Tom Vilsack has again been selected to serve as the U.S. Secretary of Agriculture. Vilsack previously served eight years leading the United States Department of Agriculture (USDA) under former President Obama. For the past four years Vilsack has served as the CEO of the U.S. Dairy Export Council. In a statement, Nebraska Farm Bureau President Mark McHargue congratulated Vilsack on the appointment. “We would like to congratulate Tom Vilsack for again taking up the leadership of the USDA. As agriculture’s highest-ranking ambassador within the federal government, the Secretary of Agriculture is a vital position whose decisions affect the everyday lives of farm and ranch families across our great nation. While there are many tough policy issues facing agriculture, we have always appreciated how Secretary Vilsack approached issues with both honesty and integrity. Nebraska Farm Bureau had a strong working relationship with him and his team for eight years, and we hope to continue that relationship in the years ahead.”

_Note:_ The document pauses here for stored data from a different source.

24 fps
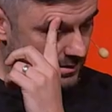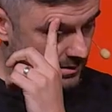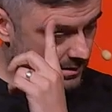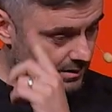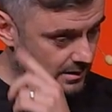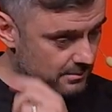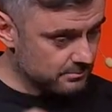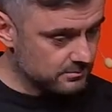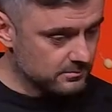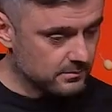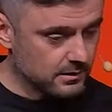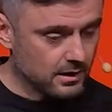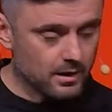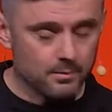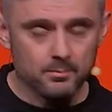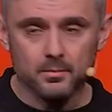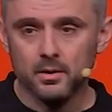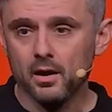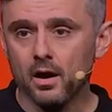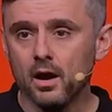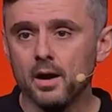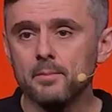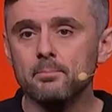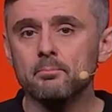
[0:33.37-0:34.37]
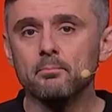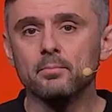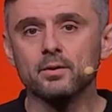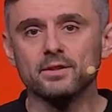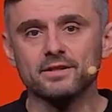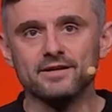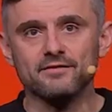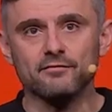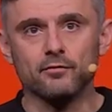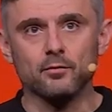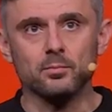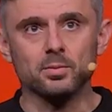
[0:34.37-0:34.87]
I'm, I'm
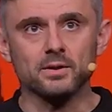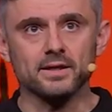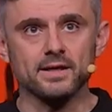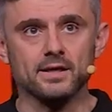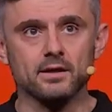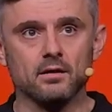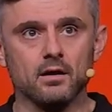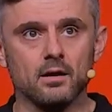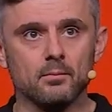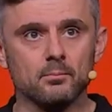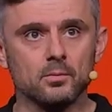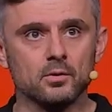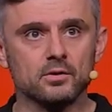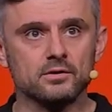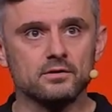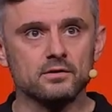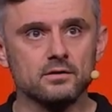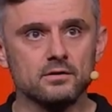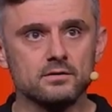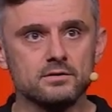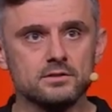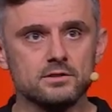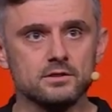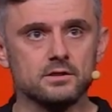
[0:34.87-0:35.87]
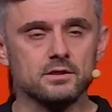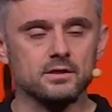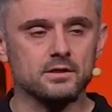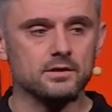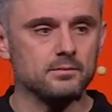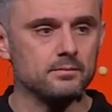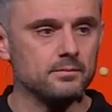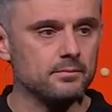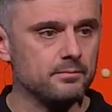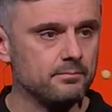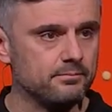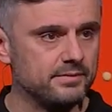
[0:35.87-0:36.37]
unbelievably humbled
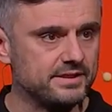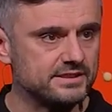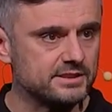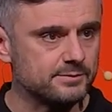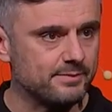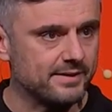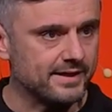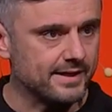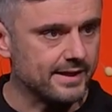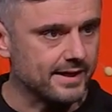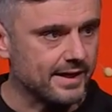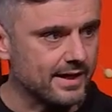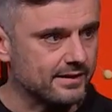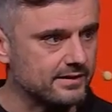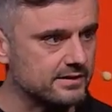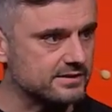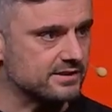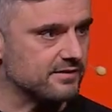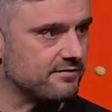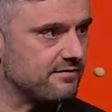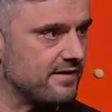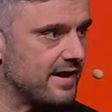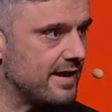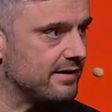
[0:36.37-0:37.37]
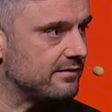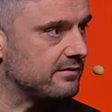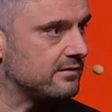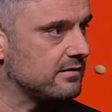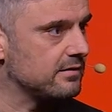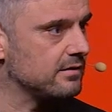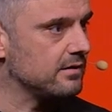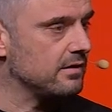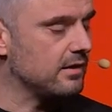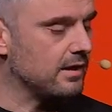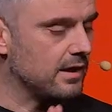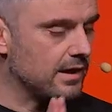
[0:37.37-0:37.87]
to be speaking at this event.
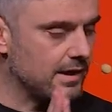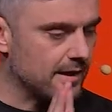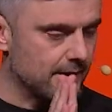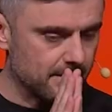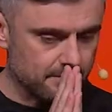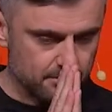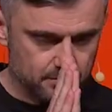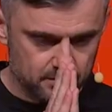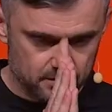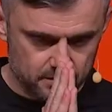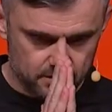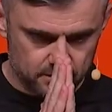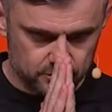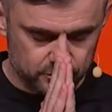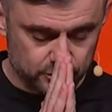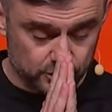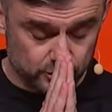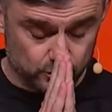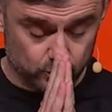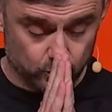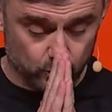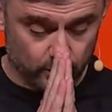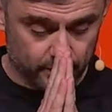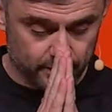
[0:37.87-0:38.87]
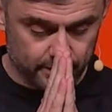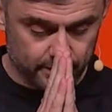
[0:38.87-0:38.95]
Uh, just what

Last Call: CFAP 2 Deadline TODAY!

The deadline to apply for the Coronavirus Food Assistance Program 2 (CFAP 2) is Dec. 11, 2020. This program provides direct relief to producers who continue to face market disruptions and associated costs due to COVID-19. CFAP 2 provides up to $14 billion to eligible producers of certain row crops, livestock, dairy, specialty crops, aquaculture, and more. All eligible commodities, payment rates, and calculations can be found on farmers.gov/cfap. CFAP 2 is a separate program from the first iteration of the program (CFAP 1) and interested producers must complete a new application to be eligible for payment for CFAP 2.To find the latest information on CFAP 2, visit farmers.gov/cfap.

NEFB CFAP 2 Guide

Farm Bureau Asks Congress to Act Quickly on PPP Fix

Farm Bureau is asking Congress to tweak the Paycheck Protection Program (PPP) to ensure farmers and ranchers don’t have to pay taxes on their forgiven PPP loans. Unfortunately, IRS rules threaten to deny farmers and ranchers a portion of this much-needed financial assistance by declaring that normal and customary business expenses incurred while operating with forgiven PPP loan funds – like payroll, rent, mortgage interest, and utility expenses – are not tax deductible. Farm Bureau has backed two bills to fix this and has asked lawmakers to act before they adjourn for the year to ensure the PPP functions as Congress intended and so that farmers and ranchers are not hit with an unexpected tax bill, especially during a time of struggle due to the economic stress induced by the pandemic.